Nicci’s flawless features took on a ill-humored cast as her gaze settled on the woman. “I was once a Sister of the Dark. I suffered that stench often enough when the Keeper of the underworld visited us in our sleep, when he came to us to direct us to do his bidding. That’s why the Mother Confessor thought of it as a memory from a dream. When she sleeps, the sights and sounds of the conscious world fade into the background. In that state, she is nearer to the boundary to the underworld now rooted within her.”

Samantha’s jaw hung open. “You were a Sister of the—”

“Hush,” her mother cautioned from behind in a low voice as she put both hands on the young woman’s shoulders to add emphasis to the order.

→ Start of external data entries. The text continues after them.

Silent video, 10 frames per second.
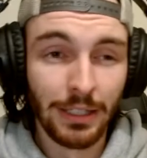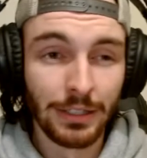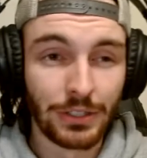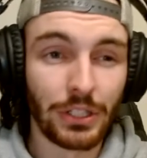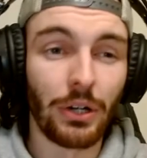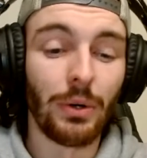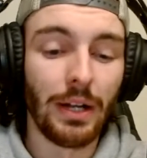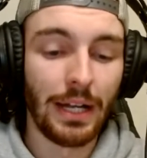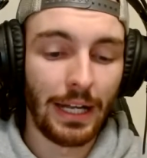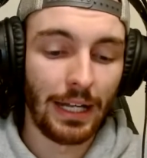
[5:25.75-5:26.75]
So
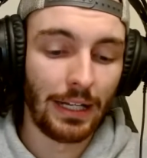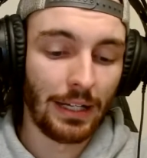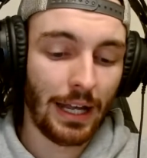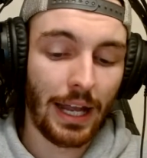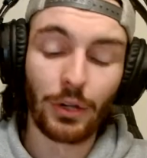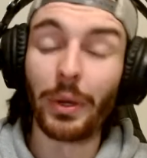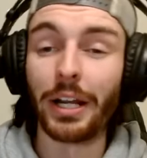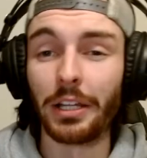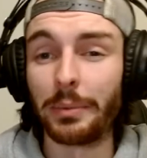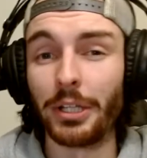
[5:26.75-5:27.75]
I had to wait a
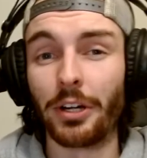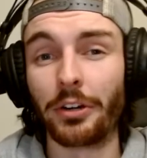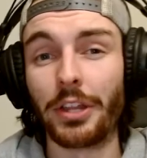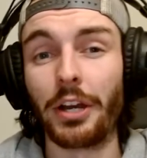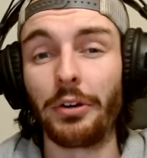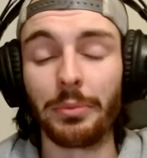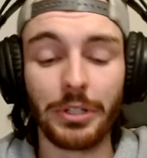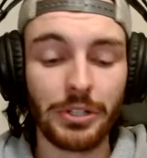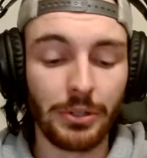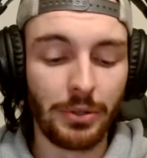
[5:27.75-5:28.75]
little bit longer than I normally do.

Samantha’s mother looked shaken by the revelation that Nicci was once a Sister of the Dark. Richard knew that many people who lived in remote places, like Irena and her daughter, were superstitious and avoided speaking out loud of things they feared lest they call those mysterious dangers to themselves. There was nothing more terrifying than the Keeper of the underworld. Richard knew Sisters of the Light who called the Keeper “the Nameless One” for fear of calling him forth.

Richard also saw the shadow of suspicion in Irena’s dark eyes. Women who had given themselves over to such dark forces never returned to the light. Yet Nicci had.